Una vicenda sulla quale Gianfranco Fini non nasconde disappunto e a Porta a Porta prova a dare il suo altolà rimarcando che se il gruppo "dovesse accettare  le dimissioni di Bocchino o peggio sfiduciarlo… altro che partito liberale di massa. E’ un modo di far cadere le teste". Se martedì aveva detto ai suoi che le dimissioni di Bocchino erano corrette, sembrando così sciogliere il nodo attorno al quale il suo fedelissimo si era avviluppato, ieri è stato in un certo senso costretto a difenderlo per tentare un "salvataggio" in extremis, poichè Bocchino ha dato continui segnali di aggrapparsi alla sorte del presidente della Camera. Se lunedì il suo messaggio era, come dire "la mia sorte è legata a quella di Cicchitto", ieri l’allusione era più pesante e chiamava in causa l’inquilino di Montecitorio. Pare infatti che nella riunione dei suoi fedelissimi Fini abbia dovuto convincerli uno per uno della necessità di difendere il vicecapogruppo anche obtorto collo e che non ci sia riuscito nè con Menia, nè con Laboccetta usciti allo scoperto con dichiarazioni inequivocabili, nè con diversi altri che oggi potrebbero manifestarsi nel segreto dell’urna.

Cicchitto, per evitare il precipitare degli eventi, ha offerto a Fini una facile via d’uscita quando nel salotto tv di Vespa ha sganciato la "questione Bocchino" dal rapporto tra Fini e Berlusconi spiegando che nel gruppo parlamentare si è creato un "problema di fiducia" tra il vice e il capogruppo che ha deciso così di aprire "una riflessione nel gruppo che non ha nulla a che fare col fatto che Bocchino e altri amici hanno posizioni vicine al presidente della Camera.
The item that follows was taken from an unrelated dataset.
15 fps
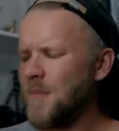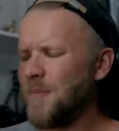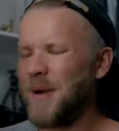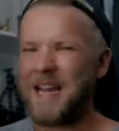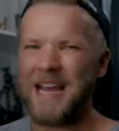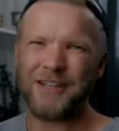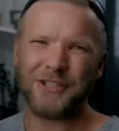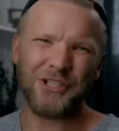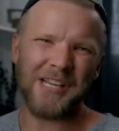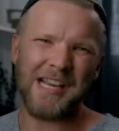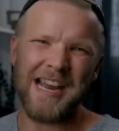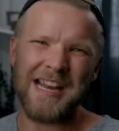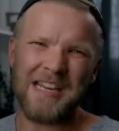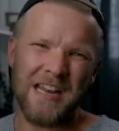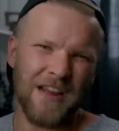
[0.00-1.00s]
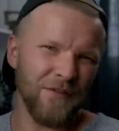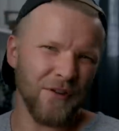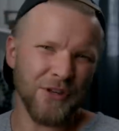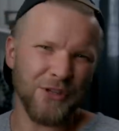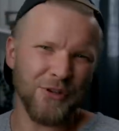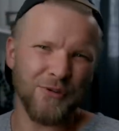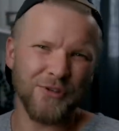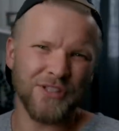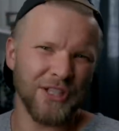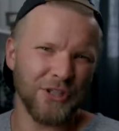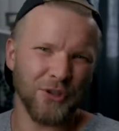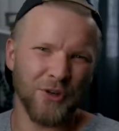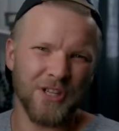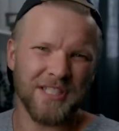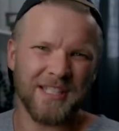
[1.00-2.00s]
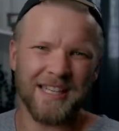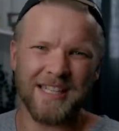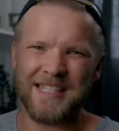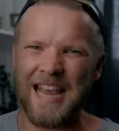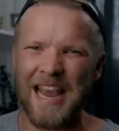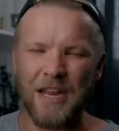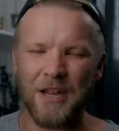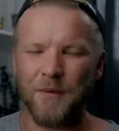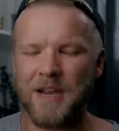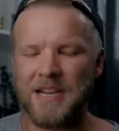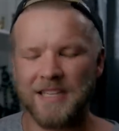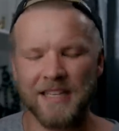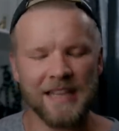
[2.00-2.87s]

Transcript: But actually, I never use the joysticks anyways.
Per esempio con Silvano Moffa che partecipa a riunioni del presidente della Camera, abbiamo sempre collaborato in un rapporto politico e personale ottimo". 

Se così stanno le cose, l’esito più ragionevole sarebbe la conferma da parte di Bocchino delle sue dimissioni così da evitare la conta e lasciare in sospeso ogni decisione sul vicecapogruppo vicario. Ma siccome Bocchino in queste settimane tutto è apparso fuorchè ragionevole, non sono da escludersi sosprese. Ad esempio, qualcuno si chiede se Bocchino si presenterà alla riunione o, tatticamente, la eviterà. Anche perchè è consapevole che molti di quanti condividono le posizioni de presidente della Camera non vedono l’ora di liberarsi di lui, visto che finora è sembrato giocare in proprio e non ha portato certo acqua al mulino della causa intrapresa da Gianfranco Fini.